I would also like to acknowledge the work of Professor Ralph Stacey, who, when he was Director of the Complexity and Management Centre at the University of Hertfordshire, inspired me with his rigorous research and thinking in adapting some of the ideas from the complexity sciences, and developing them into the perspective on organisations he described as ‘complex social processes’.
Dr Patricia Shaw was an Associate Director of the Centre, and with her I had some exciting and rewarding experiences of working with this perspective in a number of assignments, some of which I draw on as vignettes in this book.

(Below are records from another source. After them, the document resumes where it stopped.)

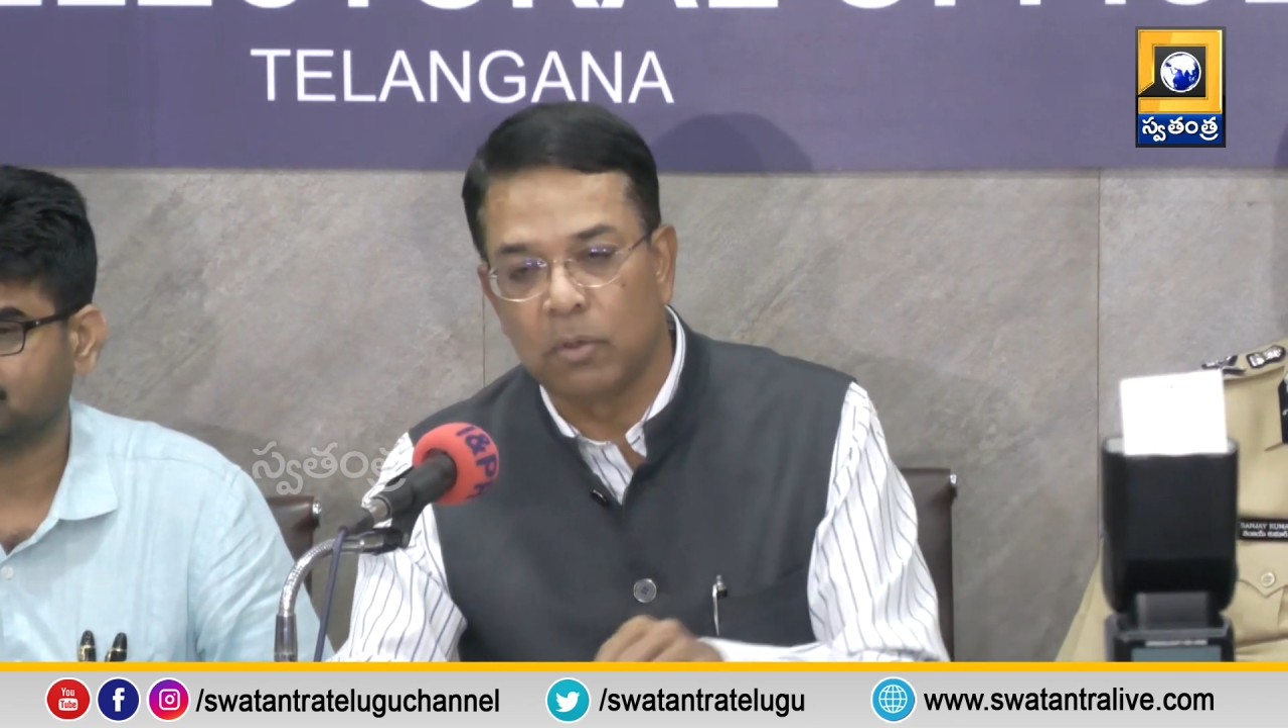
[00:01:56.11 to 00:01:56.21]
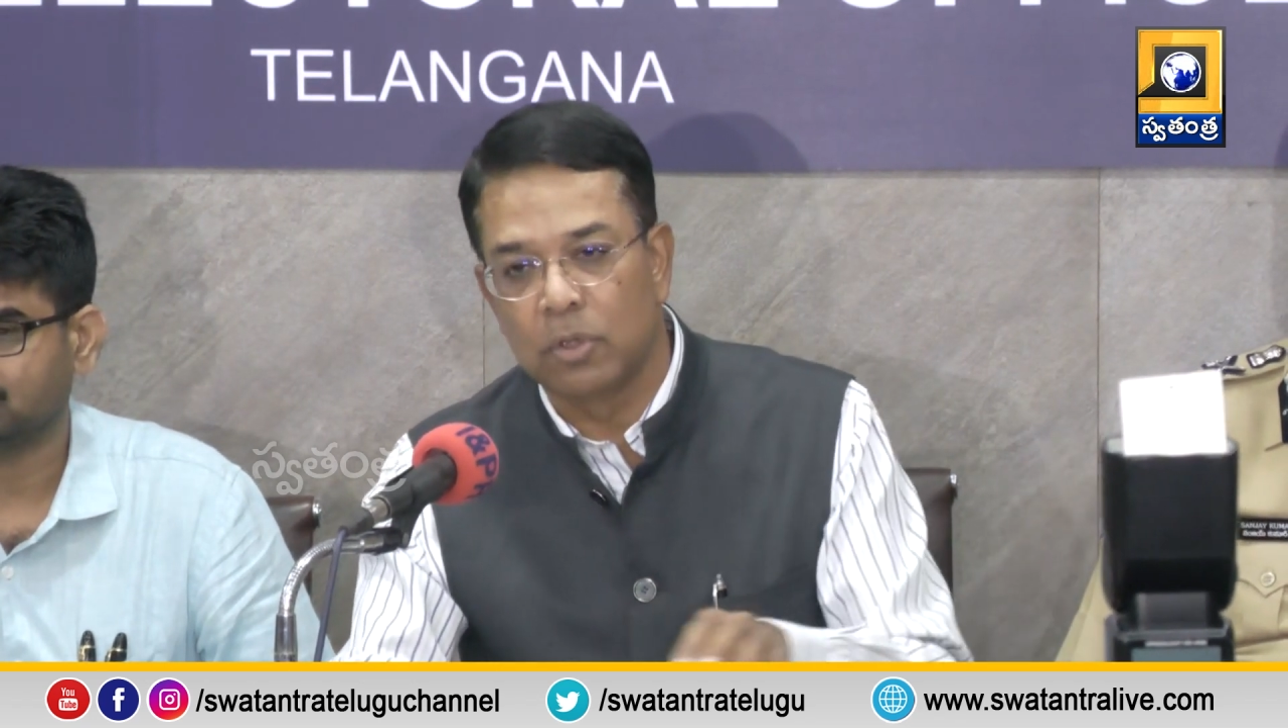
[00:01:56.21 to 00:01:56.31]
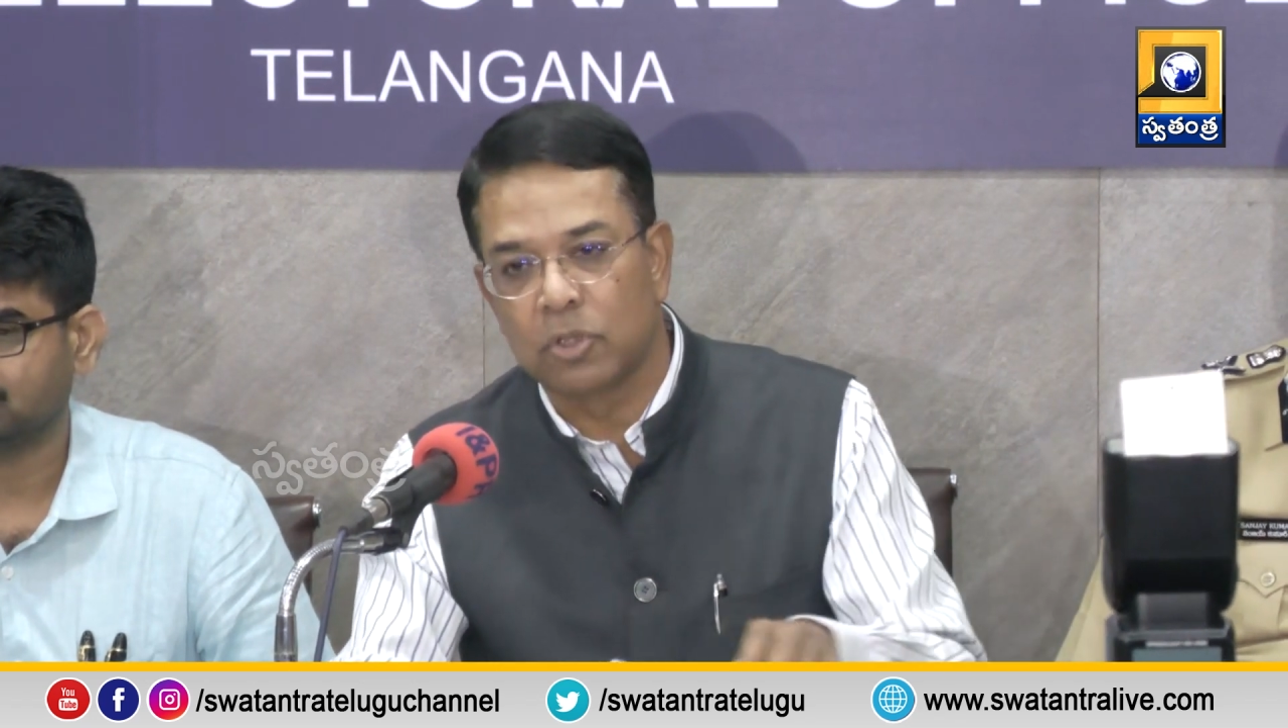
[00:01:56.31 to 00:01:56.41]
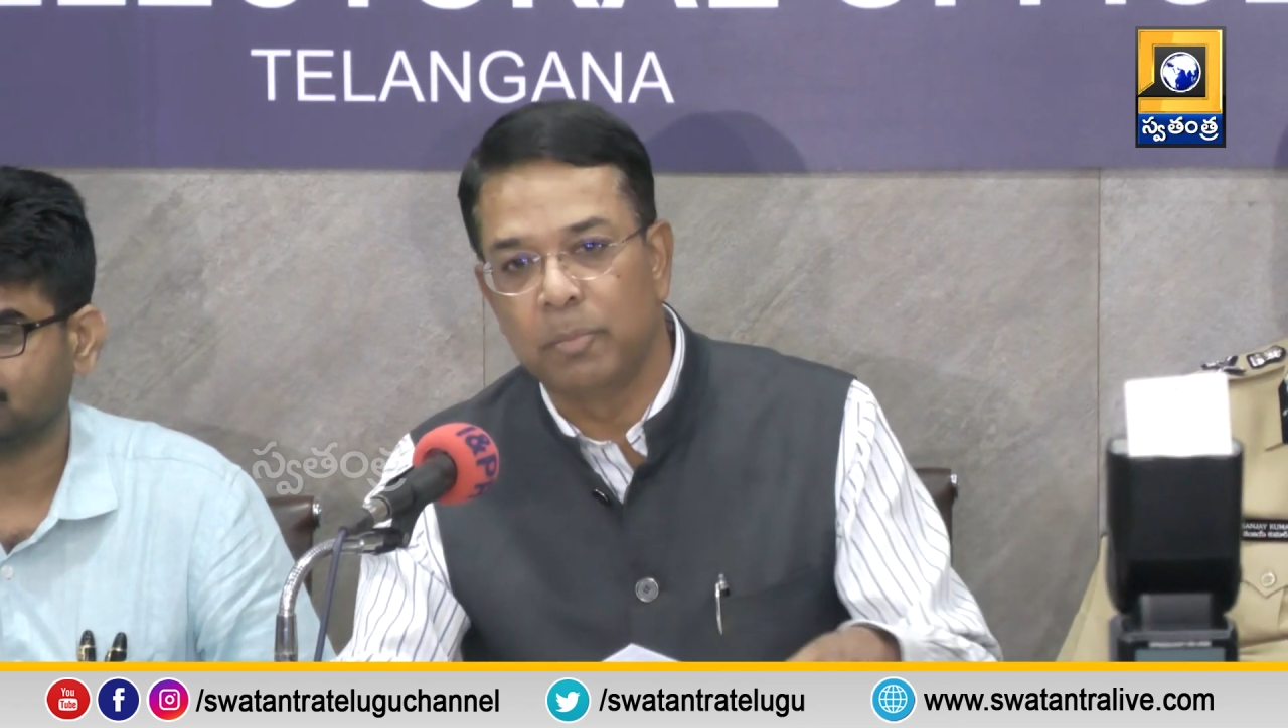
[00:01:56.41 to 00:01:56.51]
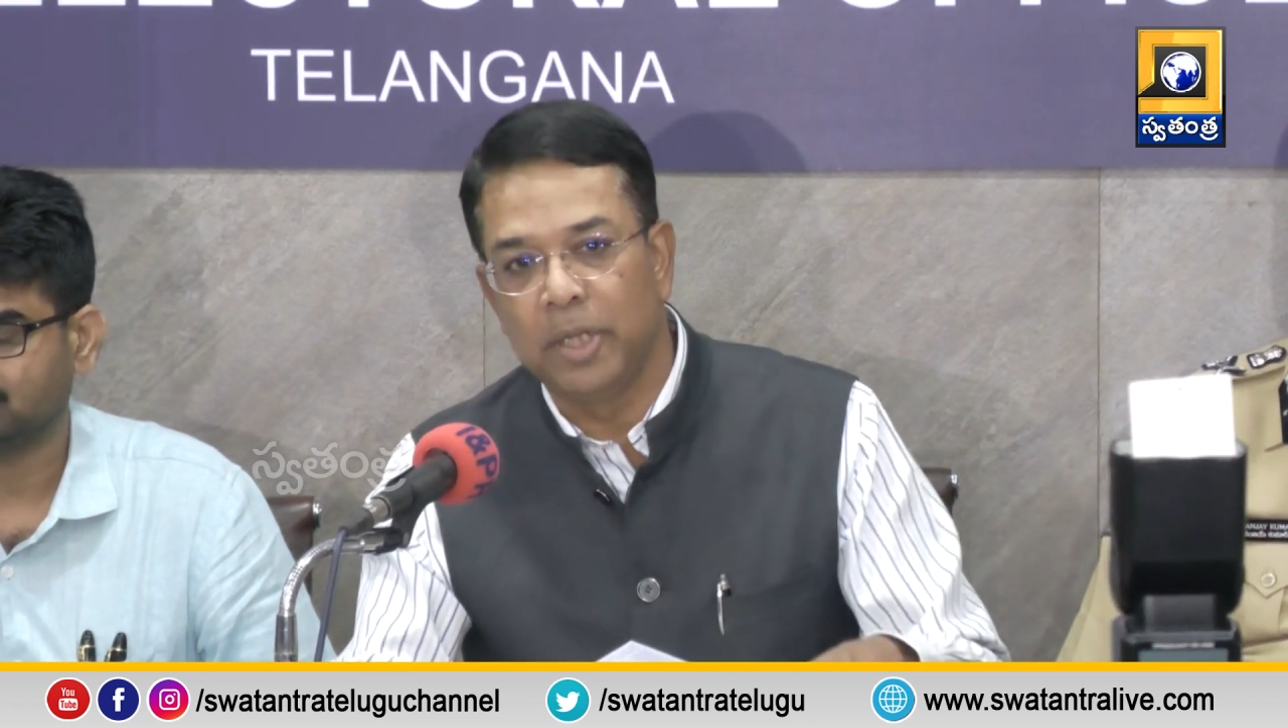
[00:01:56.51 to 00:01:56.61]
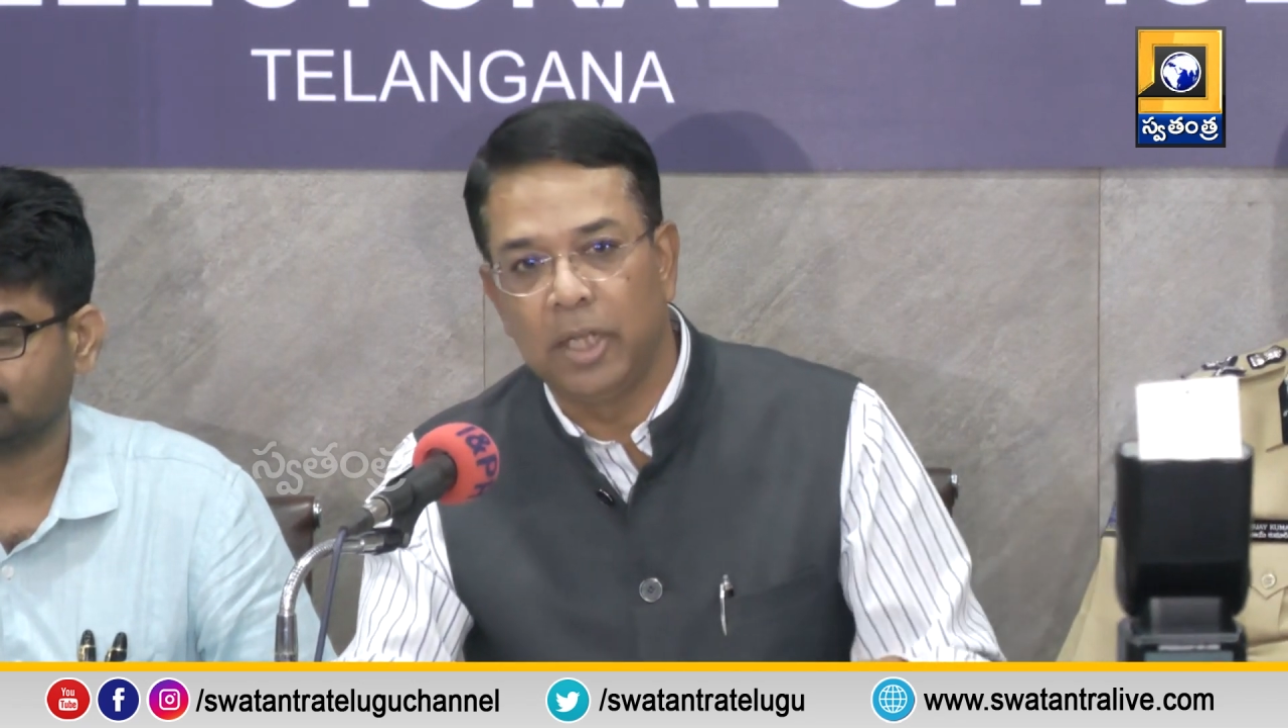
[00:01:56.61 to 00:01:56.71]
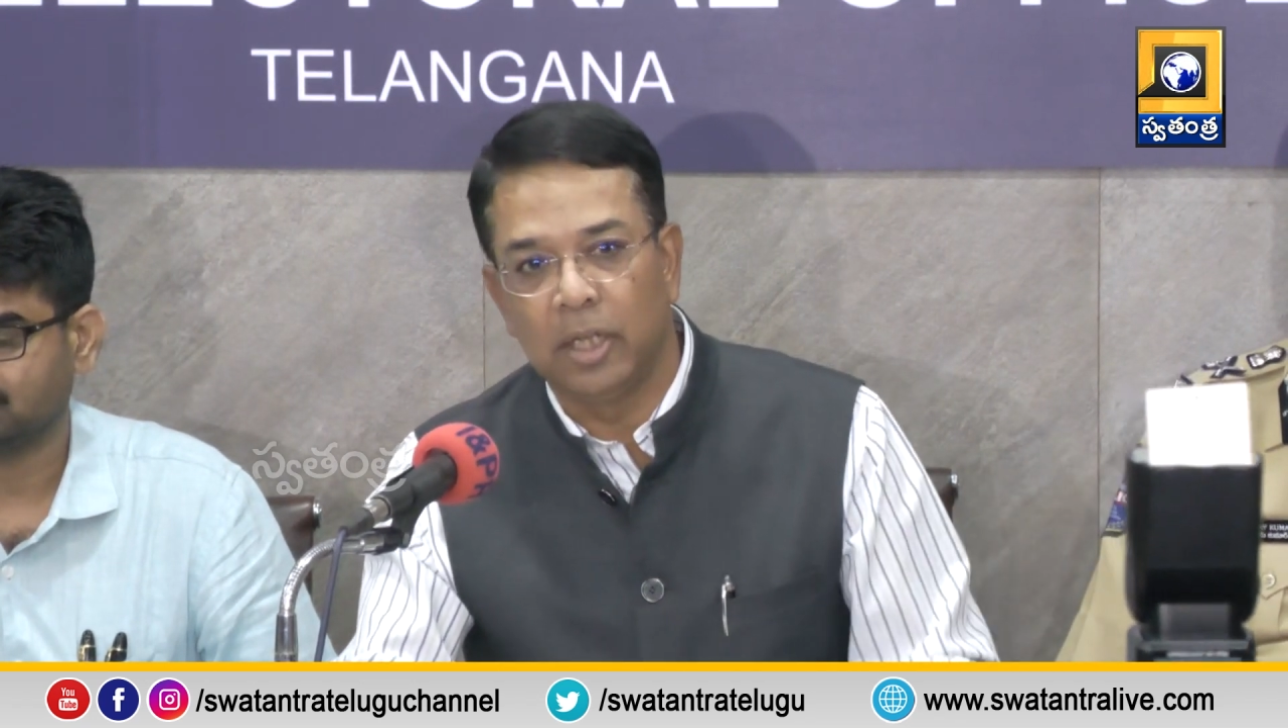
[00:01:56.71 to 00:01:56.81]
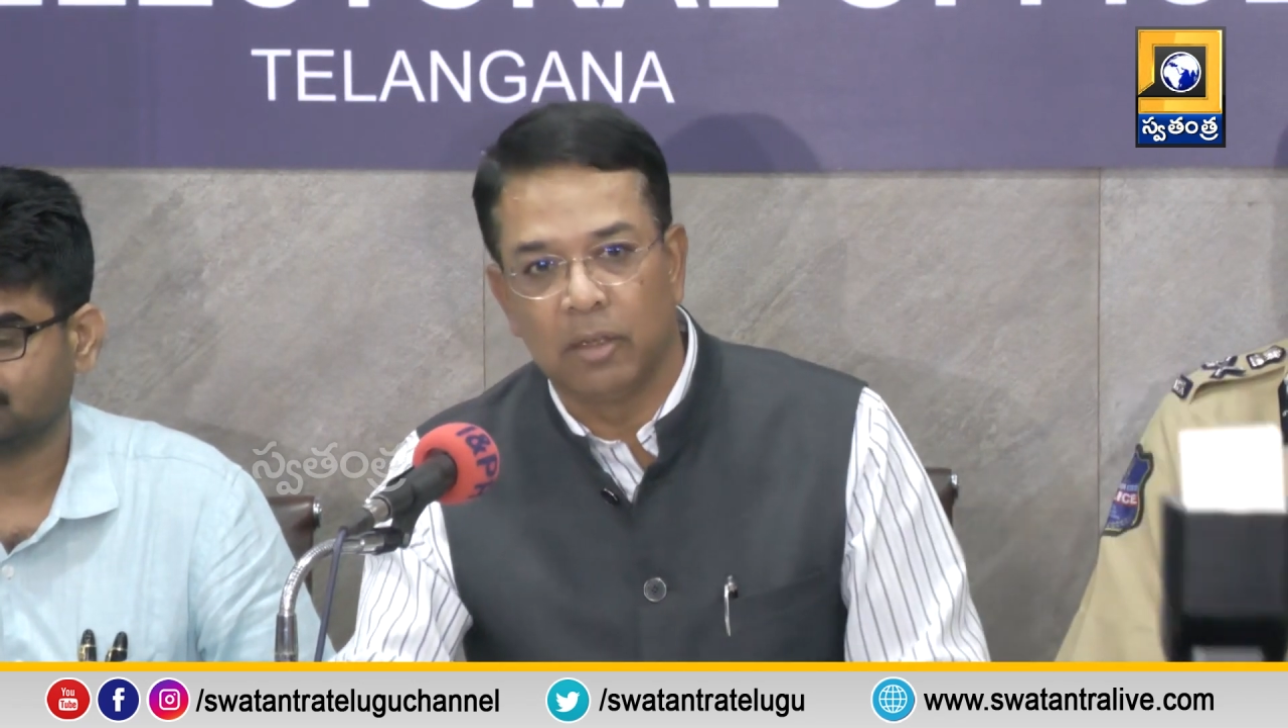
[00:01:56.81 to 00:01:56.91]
course be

Finally, my supervisor, Professor Ernesto Spinelli was tireless in his support and encouragement, and he was willing to read and comment on a number of drafts which has made a significant difference to my developing and ‘crafting’ this book.
Introduction
Who should read this book
According to one estimate there are about 15,000 books on leadership, so why write another? The simple answer is that I think I have got something to say to the many men and women who find themselves in leadership roles, not necessarily at the top of their organisation, where a lot of the attention tends to go, but nevertheless responsible for orchestrating and co-ordinating the work of people. There have been many ‘cook books’ on leadership, academic treatises, case studies of successful leaders, and so forth, but I want to tell leaders what most treatises on leadership don’t tell them; that there are no easy recipes or models which actually work. I want to say something about the messiness and unpredictability of being in charge but not actually in control. One of my colleagues read a draft of this short book and said everyone who is about to become a manager should be told to read it; he liked it obviously.
I recently read a book called Seven Brief lessons on Physics by Carlo Rovelli (Rovelli, 2014), which gave me an idea for the format of this book. I knew very little about physics, but the book was short, accessible, and seemed to distil the essence of the subject in a way which was profound yet simple. What I want to offer is exactly that, some foundational principles and lessons which are simple and accessible and ‘right minded’.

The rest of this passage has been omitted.